■ **Task item**
Reproduce the records below exactly, but only between the lines holding "[00:00:03.50]" and "[00:00:05.40]", inclusive.
[Source material — start]
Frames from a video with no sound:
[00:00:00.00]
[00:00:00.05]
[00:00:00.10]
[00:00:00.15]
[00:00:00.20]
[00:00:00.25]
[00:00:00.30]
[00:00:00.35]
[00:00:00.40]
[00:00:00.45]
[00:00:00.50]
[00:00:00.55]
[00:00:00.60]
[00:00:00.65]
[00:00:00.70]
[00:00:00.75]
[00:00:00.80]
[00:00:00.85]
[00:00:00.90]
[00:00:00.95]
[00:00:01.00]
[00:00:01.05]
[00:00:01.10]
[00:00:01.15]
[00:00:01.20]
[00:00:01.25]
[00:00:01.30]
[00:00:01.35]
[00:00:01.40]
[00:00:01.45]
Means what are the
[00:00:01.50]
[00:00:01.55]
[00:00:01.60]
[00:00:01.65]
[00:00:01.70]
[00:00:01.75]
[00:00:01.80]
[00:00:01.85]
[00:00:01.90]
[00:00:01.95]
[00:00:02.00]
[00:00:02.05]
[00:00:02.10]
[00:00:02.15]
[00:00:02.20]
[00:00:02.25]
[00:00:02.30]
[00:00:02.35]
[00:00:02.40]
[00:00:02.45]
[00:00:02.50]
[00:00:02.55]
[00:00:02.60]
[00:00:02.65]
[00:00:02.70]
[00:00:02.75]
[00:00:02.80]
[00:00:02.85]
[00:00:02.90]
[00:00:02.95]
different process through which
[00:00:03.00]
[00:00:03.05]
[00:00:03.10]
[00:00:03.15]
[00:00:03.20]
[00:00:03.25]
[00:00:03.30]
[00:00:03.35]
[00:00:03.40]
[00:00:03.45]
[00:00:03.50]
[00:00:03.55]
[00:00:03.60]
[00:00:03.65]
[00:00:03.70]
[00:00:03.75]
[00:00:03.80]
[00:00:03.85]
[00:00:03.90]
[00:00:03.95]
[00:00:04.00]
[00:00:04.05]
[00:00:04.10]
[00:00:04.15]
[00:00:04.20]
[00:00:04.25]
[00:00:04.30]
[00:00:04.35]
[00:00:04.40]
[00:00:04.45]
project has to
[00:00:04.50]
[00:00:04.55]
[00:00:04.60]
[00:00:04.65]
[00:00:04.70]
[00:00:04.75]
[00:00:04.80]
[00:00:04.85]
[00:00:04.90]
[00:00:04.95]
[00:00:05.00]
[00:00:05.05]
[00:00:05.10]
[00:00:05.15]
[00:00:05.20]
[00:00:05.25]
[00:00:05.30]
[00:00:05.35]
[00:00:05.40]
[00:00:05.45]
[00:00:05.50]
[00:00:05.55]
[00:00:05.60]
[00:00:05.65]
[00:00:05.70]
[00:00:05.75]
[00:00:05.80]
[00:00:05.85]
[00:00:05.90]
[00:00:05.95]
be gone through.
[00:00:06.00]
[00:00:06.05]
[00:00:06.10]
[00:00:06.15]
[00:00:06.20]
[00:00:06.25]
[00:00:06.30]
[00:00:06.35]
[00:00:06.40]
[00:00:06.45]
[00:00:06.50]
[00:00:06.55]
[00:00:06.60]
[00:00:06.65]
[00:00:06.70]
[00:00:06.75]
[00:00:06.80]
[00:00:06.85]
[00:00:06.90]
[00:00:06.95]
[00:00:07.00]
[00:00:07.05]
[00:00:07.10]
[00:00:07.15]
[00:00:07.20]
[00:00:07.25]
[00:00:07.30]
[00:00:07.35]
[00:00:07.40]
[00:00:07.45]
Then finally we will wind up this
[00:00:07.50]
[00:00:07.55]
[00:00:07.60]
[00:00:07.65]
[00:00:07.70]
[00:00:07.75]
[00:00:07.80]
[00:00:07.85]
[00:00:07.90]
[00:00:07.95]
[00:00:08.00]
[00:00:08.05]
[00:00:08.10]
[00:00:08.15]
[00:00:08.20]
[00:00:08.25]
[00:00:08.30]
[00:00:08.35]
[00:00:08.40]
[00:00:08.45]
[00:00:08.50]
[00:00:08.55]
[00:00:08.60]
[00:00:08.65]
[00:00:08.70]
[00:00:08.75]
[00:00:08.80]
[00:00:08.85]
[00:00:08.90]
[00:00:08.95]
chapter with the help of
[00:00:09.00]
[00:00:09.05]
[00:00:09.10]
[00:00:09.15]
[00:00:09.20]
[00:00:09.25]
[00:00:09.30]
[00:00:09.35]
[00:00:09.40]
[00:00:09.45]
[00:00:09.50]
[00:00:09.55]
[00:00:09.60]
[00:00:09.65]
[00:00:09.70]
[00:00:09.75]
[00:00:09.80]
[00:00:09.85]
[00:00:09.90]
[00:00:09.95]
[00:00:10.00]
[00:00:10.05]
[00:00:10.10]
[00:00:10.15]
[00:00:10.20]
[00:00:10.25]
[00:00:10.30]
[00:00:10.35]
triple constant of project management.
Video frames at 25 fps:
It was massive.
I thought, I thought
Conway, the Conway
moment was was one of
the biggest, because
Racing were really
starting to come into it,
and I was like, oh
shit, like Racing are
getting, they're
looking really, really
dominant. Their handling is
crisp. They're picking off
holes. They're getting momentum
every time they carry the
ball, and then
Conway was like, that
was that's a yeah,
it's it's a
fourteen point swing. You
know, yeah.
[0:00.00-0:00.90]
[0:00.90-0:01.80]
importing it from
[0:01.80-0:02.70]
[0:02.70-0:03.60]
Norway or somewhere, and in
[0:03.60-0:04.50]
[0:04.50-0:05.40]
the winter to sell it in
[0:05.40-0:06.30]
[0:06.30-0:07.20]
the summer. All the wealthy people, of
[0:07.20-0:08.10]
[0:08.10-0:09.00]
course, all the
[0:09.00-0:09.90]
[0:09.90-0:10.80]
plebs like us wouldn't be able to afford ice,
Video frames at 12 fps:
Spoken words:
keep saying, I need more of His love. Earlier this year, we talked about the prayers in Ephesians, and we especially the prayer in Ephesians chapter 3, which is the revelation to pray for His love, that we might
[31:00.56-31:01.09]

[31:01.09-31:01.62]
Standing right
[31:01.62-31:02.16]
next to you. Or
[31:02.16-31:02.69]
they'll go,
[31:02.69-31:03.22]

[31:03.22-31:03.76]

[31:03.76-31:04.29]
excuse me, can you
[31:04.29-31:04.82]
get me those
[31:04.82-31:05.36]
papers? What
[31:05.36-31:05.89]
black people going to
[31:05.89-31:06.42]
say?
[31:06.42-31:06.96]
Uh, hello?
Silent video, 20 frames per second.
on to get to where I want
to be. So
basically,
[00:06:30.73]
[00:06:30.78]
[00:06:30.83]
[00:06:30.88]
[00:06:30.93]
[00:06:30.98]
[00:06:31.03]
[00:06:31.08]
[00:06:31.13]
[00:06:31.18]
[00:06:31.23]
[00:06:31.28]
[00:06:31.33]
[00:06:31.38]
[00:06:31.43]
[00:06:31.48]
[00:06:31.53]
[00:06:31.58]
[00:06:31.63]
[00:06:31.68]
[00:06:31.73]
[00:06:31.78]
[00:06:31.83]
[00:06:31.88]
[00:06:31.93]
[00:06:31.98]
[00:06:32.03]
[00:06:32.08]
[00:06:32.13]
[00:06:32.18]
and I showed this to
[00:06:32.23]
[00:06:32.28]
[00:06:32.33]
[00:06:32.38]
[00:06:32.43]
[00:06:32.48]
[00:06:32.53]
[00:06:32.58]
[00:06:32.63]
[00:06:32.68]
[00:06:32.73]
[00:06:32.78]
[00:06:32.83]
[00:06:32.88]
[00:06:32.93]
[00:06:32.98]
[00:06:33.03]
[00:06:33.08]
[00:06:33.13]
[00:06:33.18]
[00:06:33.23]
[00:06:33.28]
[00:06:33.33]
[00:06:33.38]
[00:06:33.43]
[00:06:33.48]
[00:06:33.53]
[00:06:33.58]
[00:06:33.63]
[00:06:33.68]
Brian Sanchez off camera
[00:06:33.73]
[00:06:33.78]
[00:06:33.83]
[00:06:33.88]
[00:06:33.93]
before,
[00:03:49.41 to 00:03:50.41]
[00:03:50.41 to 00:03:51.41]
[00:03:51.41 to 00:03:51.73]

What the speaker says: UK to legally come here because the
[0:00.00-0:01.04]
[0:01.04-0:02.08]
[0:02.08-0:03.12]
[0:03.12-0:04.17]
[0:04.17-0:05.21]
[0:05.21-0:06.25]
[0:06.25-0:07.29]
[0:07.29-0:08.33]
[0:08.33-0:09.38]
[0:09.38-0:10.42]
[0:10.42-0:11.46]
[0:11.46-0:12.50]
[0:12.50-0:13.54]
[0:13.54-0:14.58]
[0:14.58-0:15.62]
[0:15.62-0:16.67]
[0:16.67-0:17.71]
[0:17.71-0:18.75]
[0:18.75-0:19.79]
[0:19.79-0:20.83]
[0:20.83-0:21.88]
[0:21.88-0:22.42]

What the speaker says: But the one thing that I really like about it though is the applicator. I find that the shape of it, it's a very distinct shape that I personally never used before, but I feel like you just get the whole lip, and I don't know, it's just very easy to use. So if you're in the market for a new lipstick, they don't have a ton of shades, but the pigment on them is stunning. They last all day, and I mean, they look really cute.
[Source material — finish]
■ **Exercise result**
[00:00:03.50]
[00:00:03.55]
[00:00:03.60]
[00:00:03.65]
[00:00:03.70]
[00:00:03.75]
[00:00:03.80]
[00:00:03.85]
[00:00:03.90]
[00:00:03.95]
[00:00:04.00]
[00:00:04.05]
[00:00:04.10]
[00:00:04.15]
[00:00:04.20]
[00:00:04.25]
[00:00:04.30]
[00:00:04.35]
[00:00:04.40]
[00:00:04.45]
project has to
[00:00:04.50]
[00:00:04.55]
[00:00:04.60]
[00:00:04.65]
[00:00:04.70]
[00:00:04.75]
[00:00:04.80]
[00:00:04.85]
[00:00:04.90]
[00:00:04.95]
[00:00:05.00]
[00:00:05.05]
[00:00:05.10]
[00:00:05.15]
[00:00:05.20]
[00:00:05.25]
[00:00:05.30]
[00:00:05.35]
[00:00:05.40]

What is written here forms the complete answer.